La reprise tardive du saignement (après un an) est généralement due à une néovascularisation ou à une recanalisation. Les complications liées au BAE sont rares entre des mains expérimentées, mais une nécrose de la paroi bronchique et une myélopathie ischémique due à une embolisation involontaire de l’artère spinale peuvent survenir.
Quel est le pronostic des patients pris en charge selon les méthodes recommandées ?

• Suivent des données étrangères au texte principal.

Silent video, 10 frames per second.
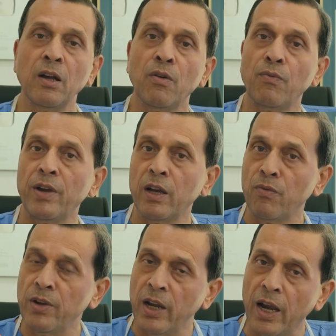where
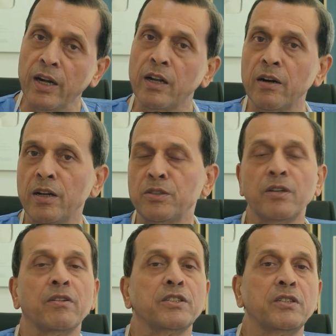we encourage the
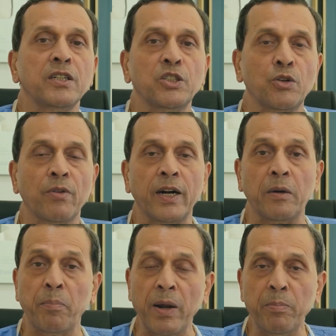residents to write
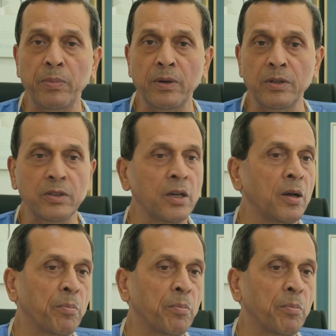papers,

Le pronostic des patients présentant une hémoptysie menaçant le pronostic vital dépend de deux facteurs : la capacité à prévenir une asphyxie aiguë due à l’obstruction des voies respiratoires et l’étiologie sous-jacente. Chez les patients chez qui l’hémoptysie massive est contrôlée et chez qui l’hémoptysie s’avère être due à une affection pulmonaire ou systémique sous-jacente et traitable (par exemple, une infection, un syndrome pulmonaire-rénal ou des embolies septiques), le pronostic est bon. En revanche, chez les patients qui présentent une hémoptysie importante et des maladies non traitables ou avancées (par exemple, un cancer du poumon ou des lésions pulmonaires métastatiques), le pronostic est mauvais.
Quelles autres considérations existent pour les patients présentant une hémoptysie ?
Chez les patients présentant des malformations artério-veineuses et une hémoptysie due à une télangiectasie hémorragique héréditaire, le dépistage et le conseil génétiques peuvent être des considérations importantes pour les patients et les familles.